Quote all lines below exactly. Images stay out.

Extracted records
BEGIN

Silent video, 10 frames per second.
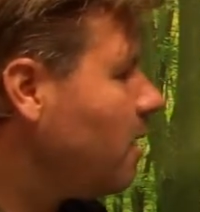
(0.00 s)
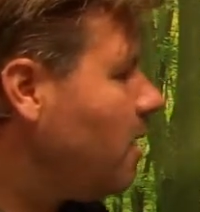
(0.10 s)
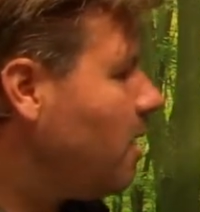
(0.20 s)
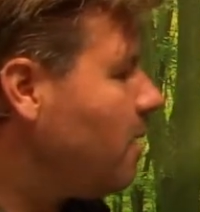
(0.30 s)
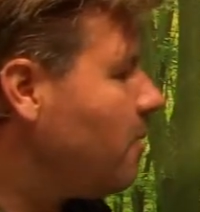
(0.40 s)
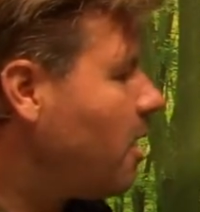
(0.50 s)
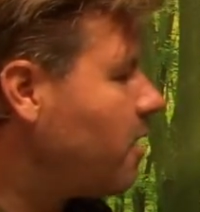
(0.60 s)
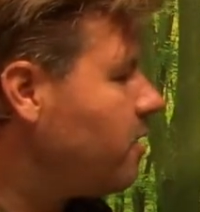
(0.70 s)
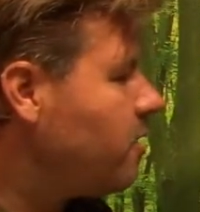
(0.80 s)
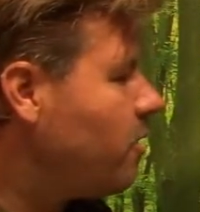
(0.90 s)

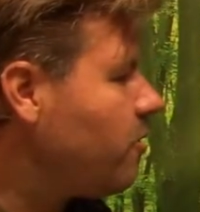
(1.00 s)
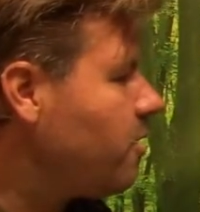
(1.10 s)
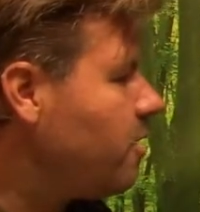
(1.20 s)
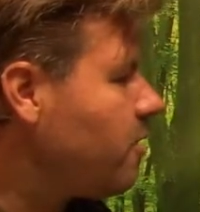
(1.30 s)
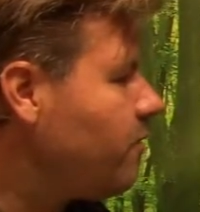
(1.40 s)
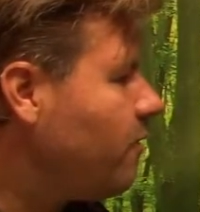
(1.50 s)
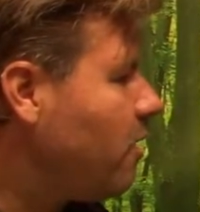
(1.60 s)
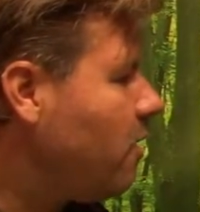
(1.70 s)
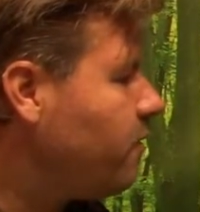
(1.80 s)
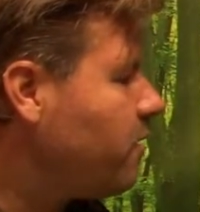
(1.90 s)
Oxytocin is
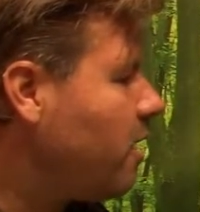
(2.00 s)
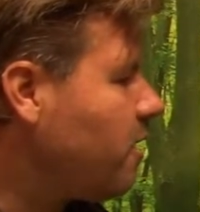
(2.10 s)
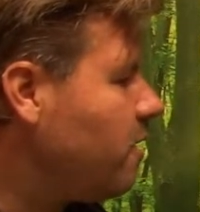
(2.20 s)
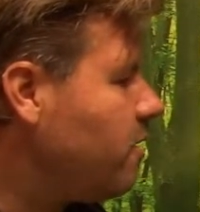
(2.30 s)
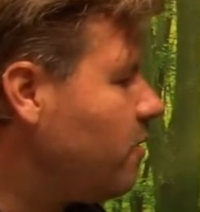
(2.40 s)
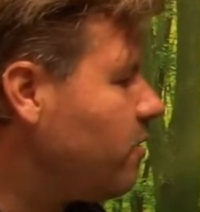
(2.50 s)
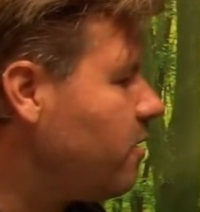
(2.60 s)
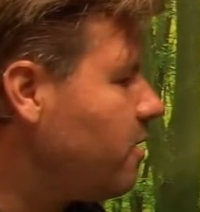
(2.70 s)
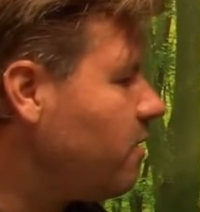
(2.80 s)
involved, and oxytocin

END

*Answer space*
Silent video, 10 frames per second.
(0.00 s)
(0.10 s)
(0.20 s)
(0.30 s)
(0.40 s)
(0.50 s)
(0.60 s)
(0.70 s)
(0.80 s)
(0.90 s)

(1.00 s)
(1.10 s)
(1.20 s)
(1.30 s)
(1.40 s)
(1.50 s)
(1.60 s)
(1.70 s)
(1.80 s)
(1.90 s)
Oxytocin is
(2.00 s)
(2.10 s)
(2.20 s)
(2.30 s)
(2.40 s)
(2.50 s)
(2.60 s)
(2.70 s)
(2.80 s)
involved, and oxytocin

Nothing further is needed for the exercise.